E-PROCUREMENT E DIGITALIZZAZIONE DELLE PA

L’obiettivo della digitalizzazione nel nuovo Codice Appalti ha un termine ben preciso: 01 gennaio 2024

La gestione degli affidamenti di contratti di lavori, servizi e forniture rappresenta un obiettivo sul quale si è concentrata la massima attenzione, al fine di rendere il sistema sempre più snello, agile e digitalizzato.

Alcuni principi

Il nuovo Codice dei Contratti Pubblici, al Libro I, Parte II, dedica un’apposita sezione alla digitalizzazione.

L’articolo 19 prevede infatti che le stazioni appaltanti e gli enti concedenti:

  • assicurino la digitalizzazione del ciclo di vita dei contratti (nel rispetto del D.lgs. 82/2005);
  • garantiscano l’esercizio dei diritti di cittadinanza digitale;
  • operino secondo i principi di neutralità tecnologica, di trasparenza, nonché di protezione dei dati personali e di sicurezza informatica.

Al fine di snellire ed agevolare il flusso di dati, il Codice individua il principio del “once and only”, ovverosia, di “unicità dell’invio”, con l’obiettivo di garantire che ciascun dato venga fornito una sola volta a un solo sistema informativo. Tale fondamentale principio si applica ai dati relativi alla programmazione di lavori, opere, servizi e forniture.

Il Codice Appalti, all’articolo 19, comma 5, evidenzia come le stazioni appaltanti debbano adottare misure tecniche e organizzative a presidio della sicurezza informatica e della protezione dei dati personali, assicurando altresì la formazione del personale addetto, garantendone il costante aggiornamento.

Piattaforma e interoperabilità

L’intero ciclo di vita digitale dei contratti pubblici, normalmente articolato in programmazione, progettazione, pubblicazione, affidamento ed esecuzione, dovrà essere gestito per il tramite di piattaforme e servizi digitali fra loro interoperabili.

Le stazioni appaltanti e gli enti concedenti utilizzano le piattaforme di approvvigionamento digitale per svolgere le procedure di affidamento e di esecuzione dei contratti pubblici.

L’ecosistema nazionale di approvvigionamento digitale (e-procurement) rappresenta, invece, il sistema costituito dalle piattaforme e dai servizi digitali infrastrutturali abilitanti la gestione del ciclo di vita dei contratti pubblici e dalle piattaforme di approvvigionamento digitale utilizzate dalle stazioni appaltanti.

Le piattaforme digitali di e-procurement dovranno essere interoperanti con i servizi della Piattaforma digitale nazionale dati di cui all’articolo 50-ter del codice dell’amministrazione digitale e, attraverso questa, con la banca dati nazionale dei contratti pubblici.
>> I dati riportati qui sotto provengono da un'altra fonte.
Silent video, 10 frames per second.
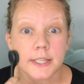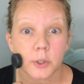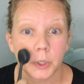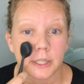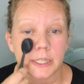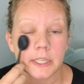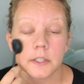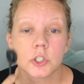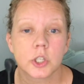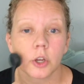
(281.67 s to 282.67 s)
quickly,
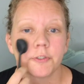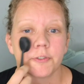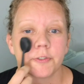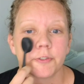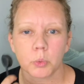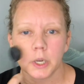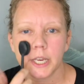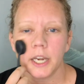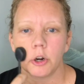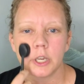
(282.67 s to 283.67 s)
so finish one
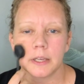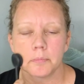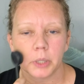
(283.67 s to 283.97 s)
area,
ANAC, che assume fondamentale rilievo nel processo di digitalizzazione, è titolare in via esclusiva della Banca dati nazionale dei contratti pubblici.

L’obiettivo del legislatore è quello di creare un “Portale Unico per gli appalti”.

La Banca dati nazionale dei contratti pubblici, a sua volta, è interoperabile con le piattaforme di approvvigionamento digitale utilizzate dalle stazioni appaltanti e dagli enti concedenti, nonché con gli altri sistemi digitali di cui all’articolo 23 del Codice, rendendo disponibili, mediante interoperabilità, i servizi e le informazioni necessari allo svolgimento delle fasi dell’intero ciclo di vita dei contratti pubblici.

Presso la Banca dati nazionale dei contratti pubblici opera il fascicolo virtuale dell’operatore economico.

E’ bene ricordare che nei casi in cui si omettano informazioni o attività necessarie a garantire l’interoperabilità dei dati, l’ANAC effettua una segnalazione all’AGID per l’esercizio dei poteri sanzionatori. L’omissione di informazioni richieste, il rifiuto o l’omissione di attività necessarie a garantire l’interoperabilità delle banche dati coinvolte nel ciclo di vita dei contratti pubblici costituisce violazione di obblighi di transizione digitale punibili ai sensi dell’articolo 18-bis del codice di cui al decreto legislativo n. 82 del 2005 (la sanzione pecuniaria oltre a quelle di carattere disciplinare possono andare da € 10.000,00 a € 100.000,00).